[RECORD EXTRACTS Boundary: Start]

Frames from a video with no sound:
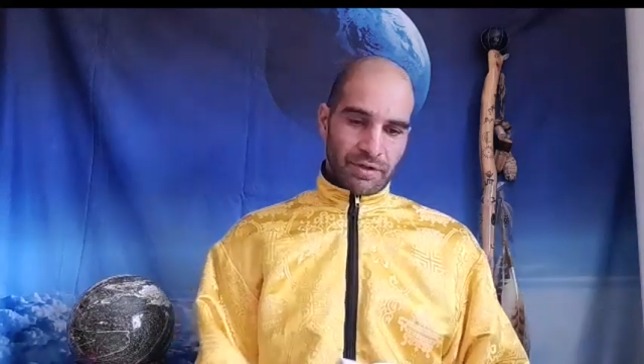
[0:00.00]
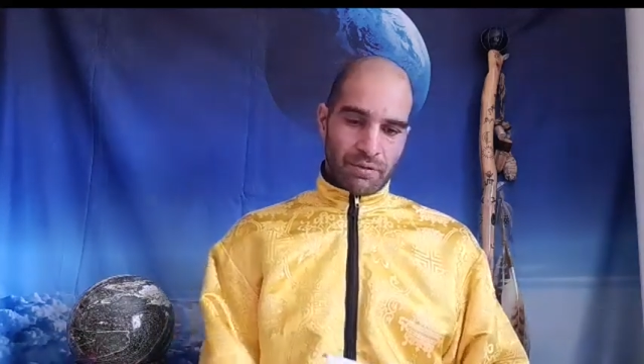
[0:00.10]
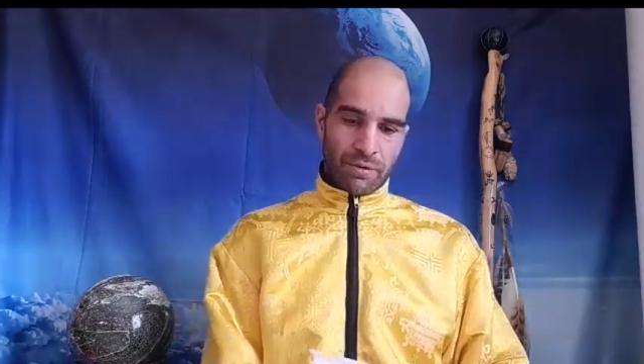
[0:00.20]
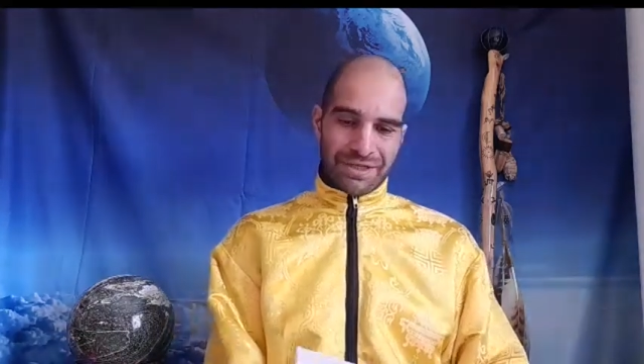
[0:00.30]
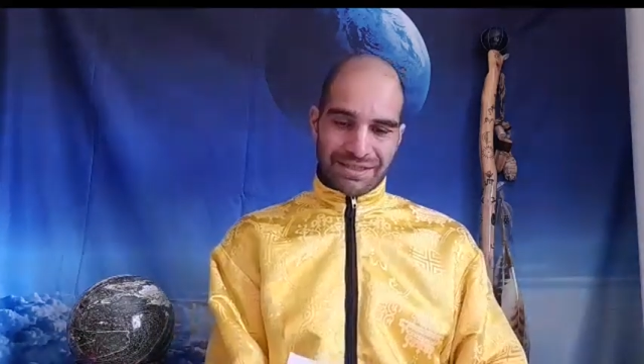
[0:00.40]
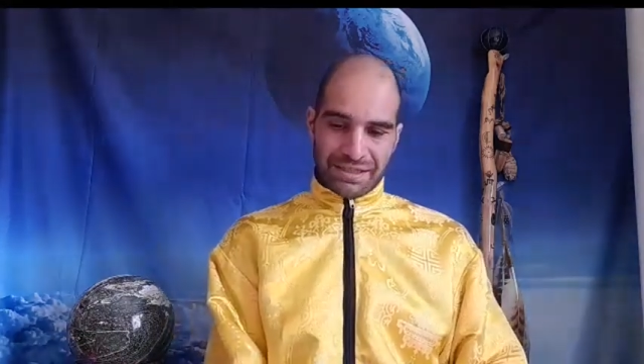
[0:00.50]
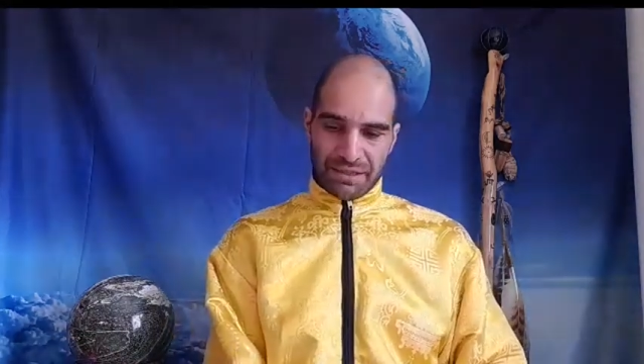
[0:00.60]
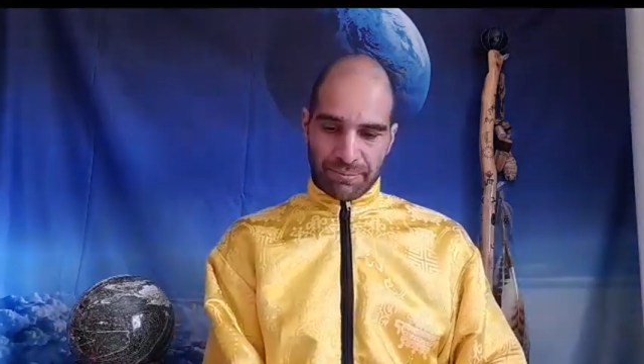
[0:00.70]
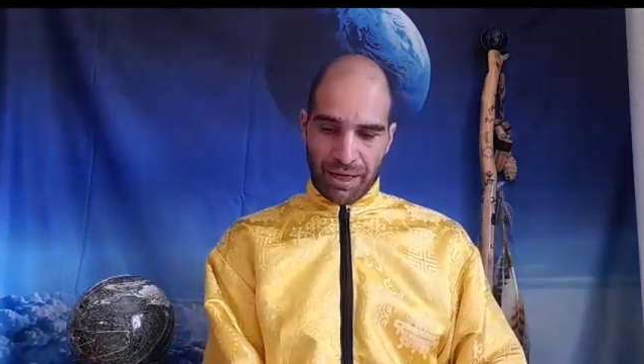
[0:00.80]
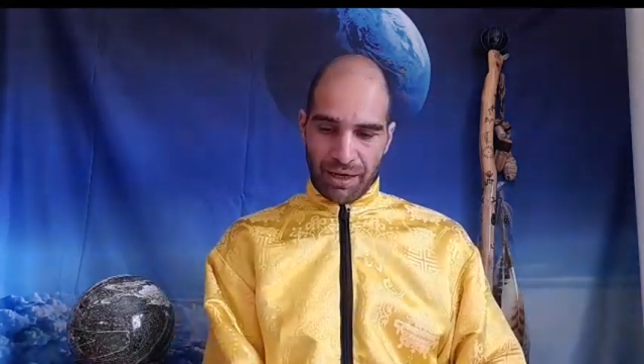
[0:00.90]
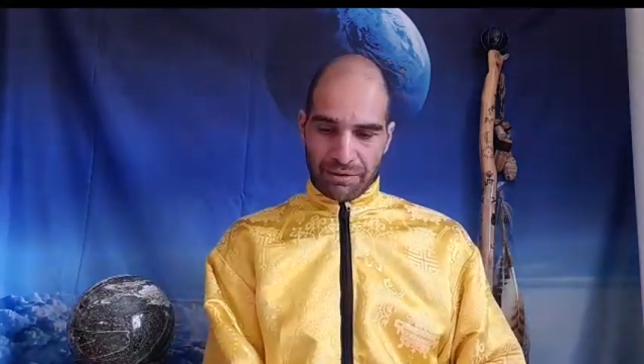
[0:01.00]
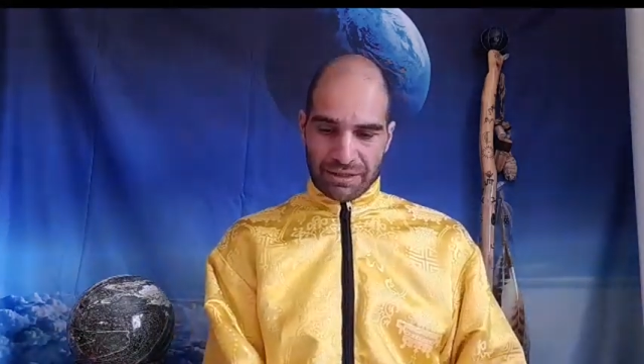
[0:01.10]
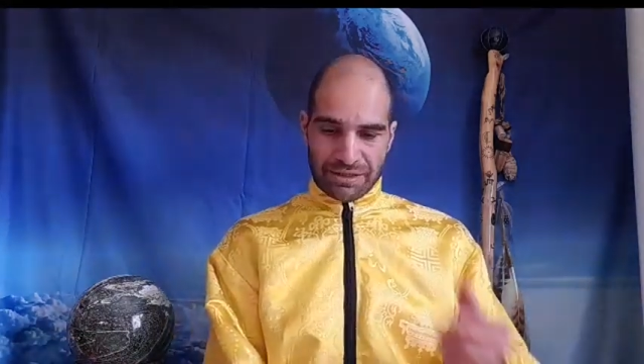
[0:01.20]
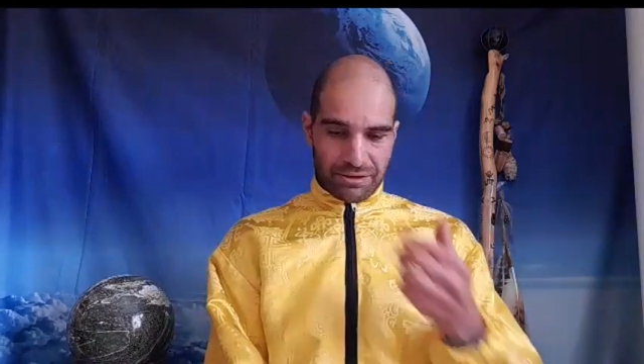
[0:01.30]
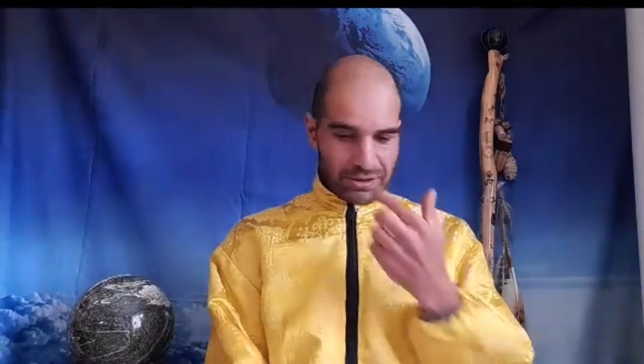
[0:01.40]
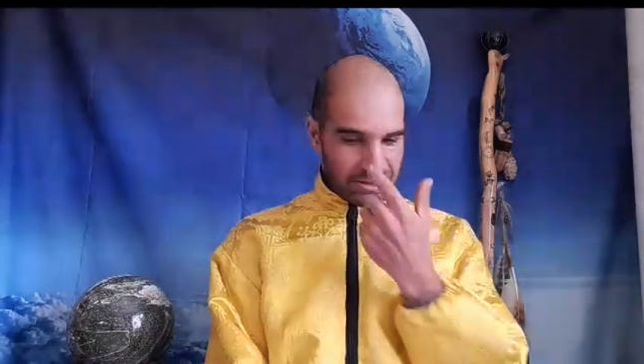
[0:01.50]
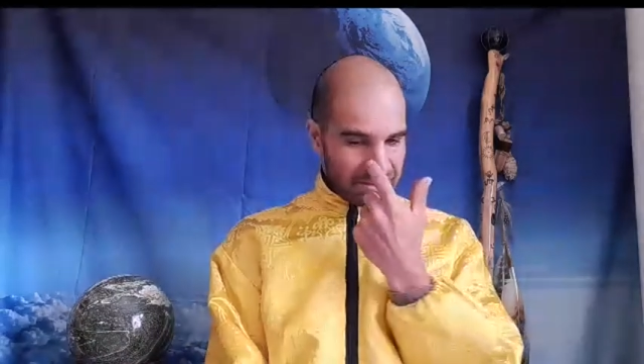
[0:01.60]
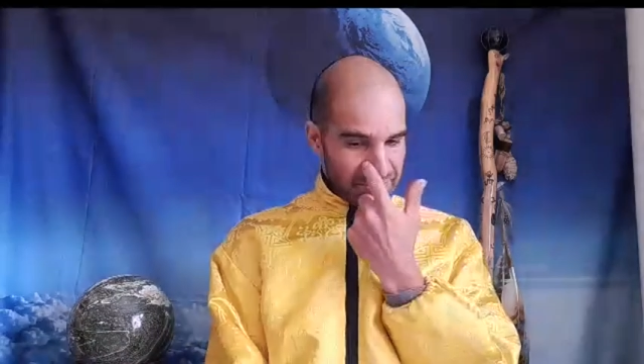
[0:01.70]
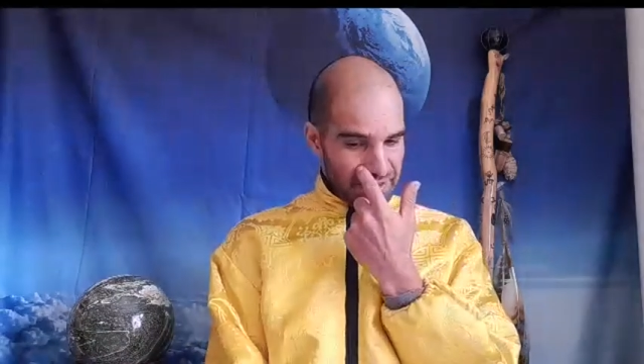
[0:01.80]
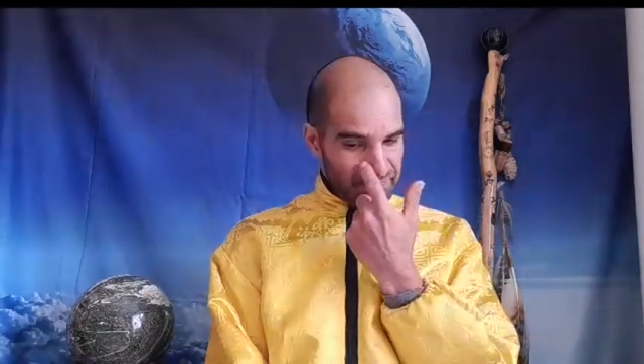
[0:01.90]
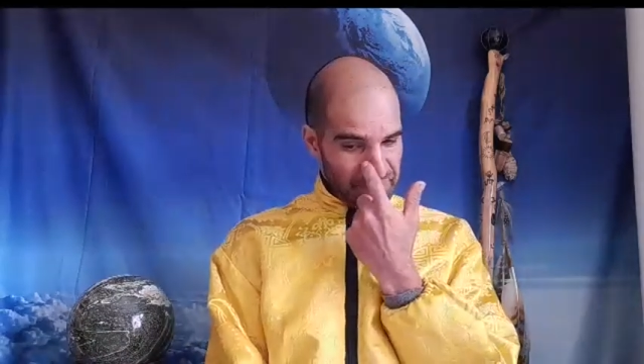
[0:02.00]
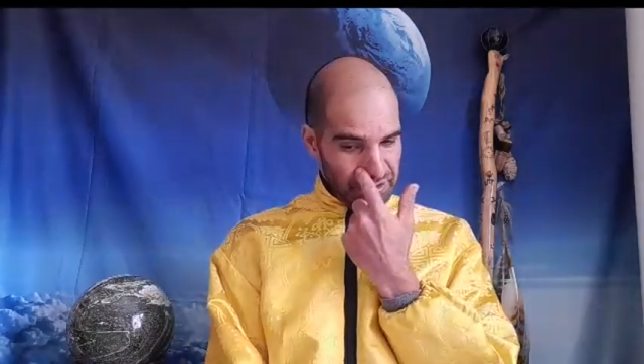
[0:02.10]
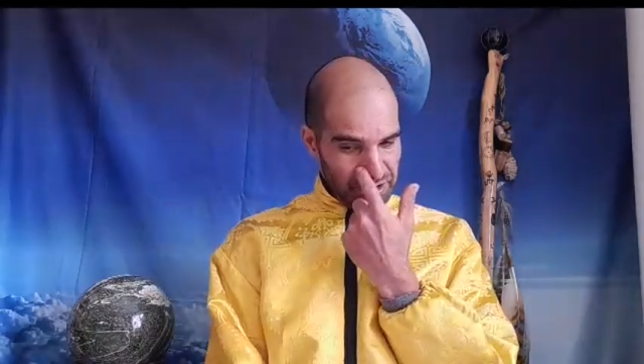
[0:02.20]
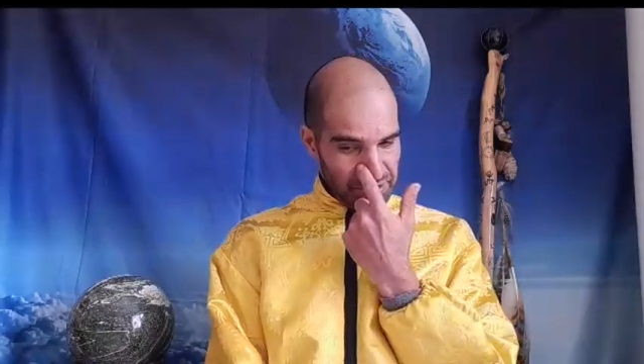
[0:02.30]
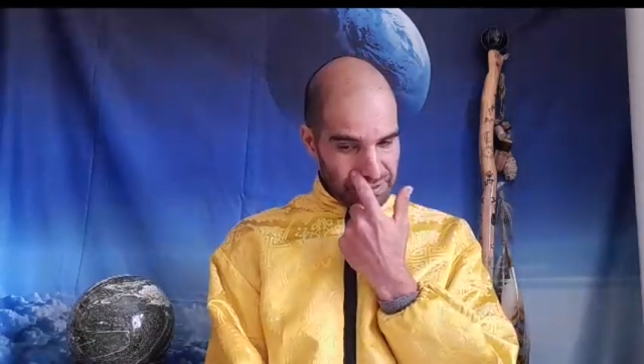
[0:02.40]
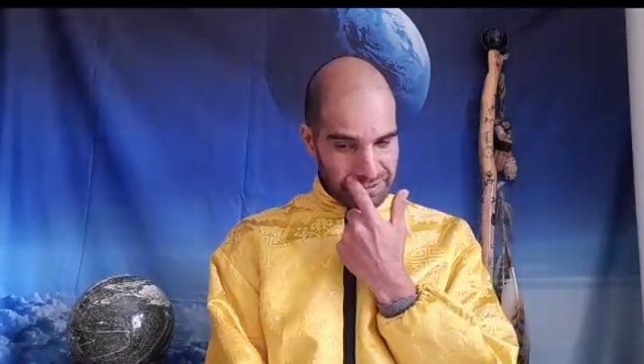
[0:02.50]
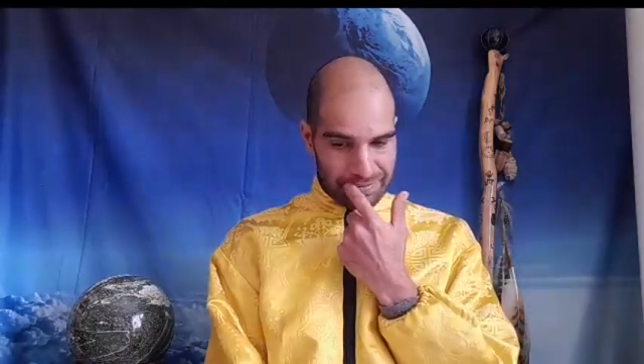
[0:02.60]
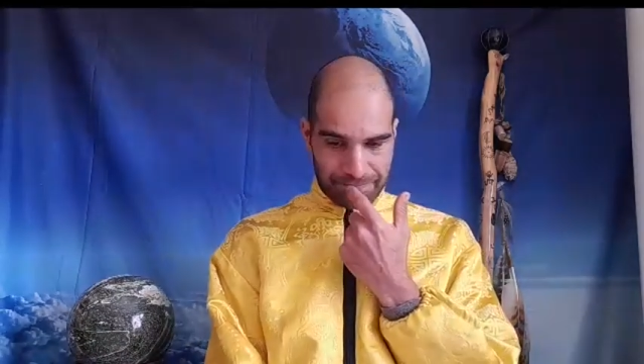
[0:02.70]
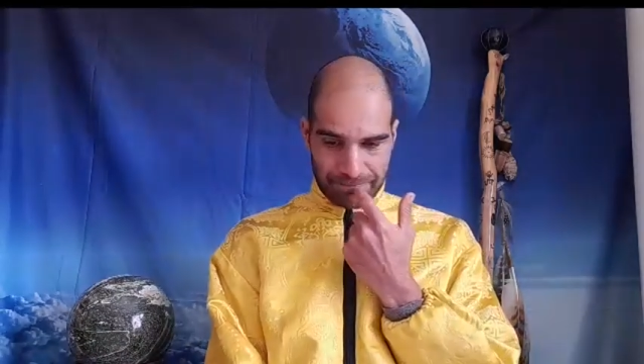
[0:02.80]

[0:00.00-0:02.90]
What is the cabal? Let's look at some definitions.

[RECORD EXTRACTS Boundary: End]

• [WHAT YOU ARE ASKED TO DO]
In repeating the lines above, keep the wording exact and leave every picture out.

• [EXERCISE SOLUTION]
Frames from a video with no sound:
[0:00.00]
[0:00.10]
[0:00.20]
[0:00.30]
[0:00.40]
[0:00.50]
[0:00.60]
[0:00.70]
[0:00.80]
[0:00.90]
[0:01.00]
[0:01.10]
[0:01.20]
[0:01.30]
[0:01.40]
[0:01.50]
[0:01.60]
[0:01.70]
[0:01.80]
[0:01.90]
[0:02.00]
[0:02.10]
[0:02.20]
[0:02.30]
[0:02.40]
[0:02.50]
[0:02.60]
[0:02.70]
[0:02.80]

[0:00.00-0:02.90]
What is the cabal? Let's look at some definitions.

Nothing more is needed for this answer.